• _Records for processing_
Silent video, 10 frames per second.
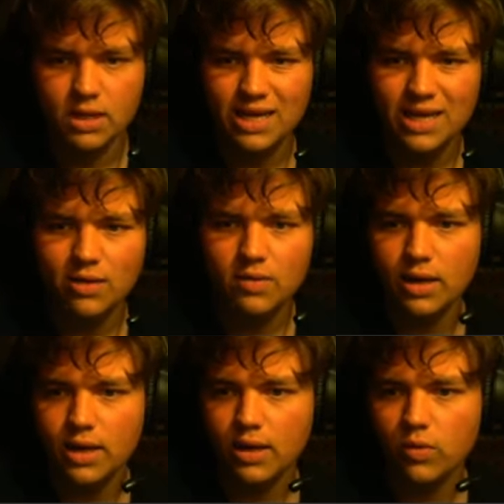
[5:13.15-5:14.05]
Now
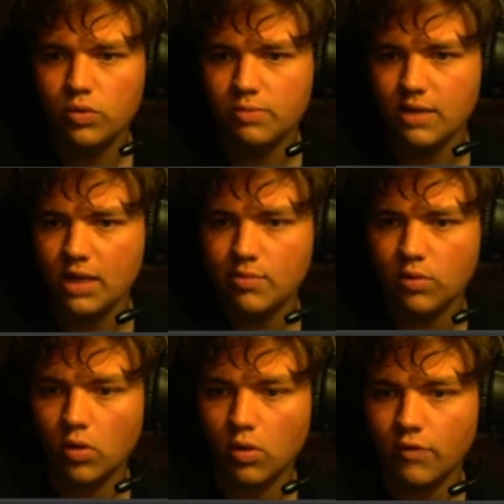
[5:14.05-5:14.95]
I would be
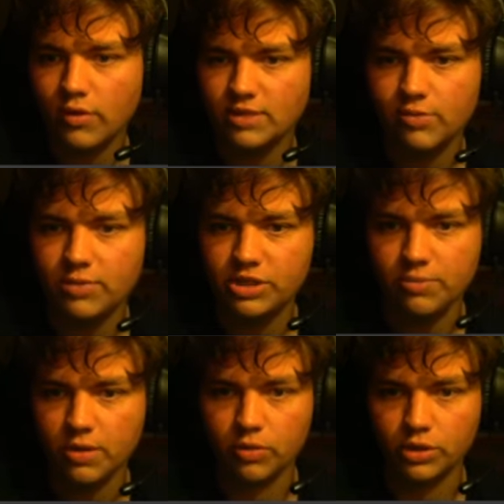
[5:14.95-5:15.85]
able, or for example,
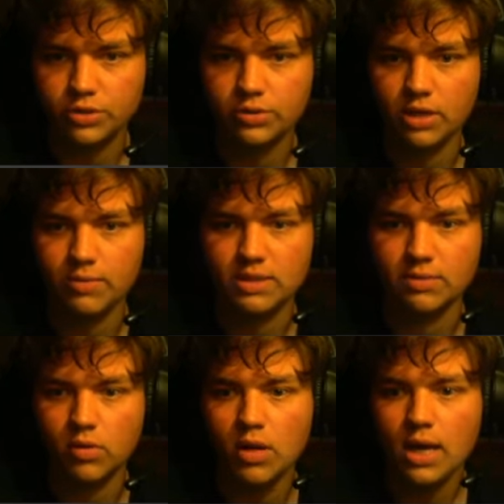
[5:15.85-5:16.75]
bishop b3, just to keep it
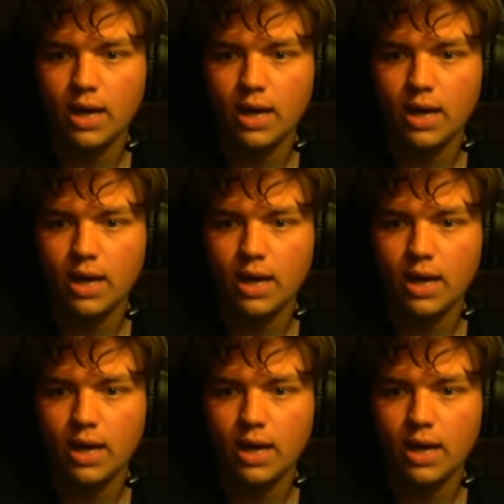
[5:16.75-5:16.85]
simple.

• _Try it_
Pictures excluded, return exactly the lines from the one with "[5:14.05-5:14.95]" through the final line of the entries above, both included.

• _Reply_
[5:14.05-5:14.95]
I would be
[5:14.95-5:15.85]
able, or for example,
[5:15.85-5:16.75]
bishop b3, just to keep it
[5:16.75-5:16.85]
simple.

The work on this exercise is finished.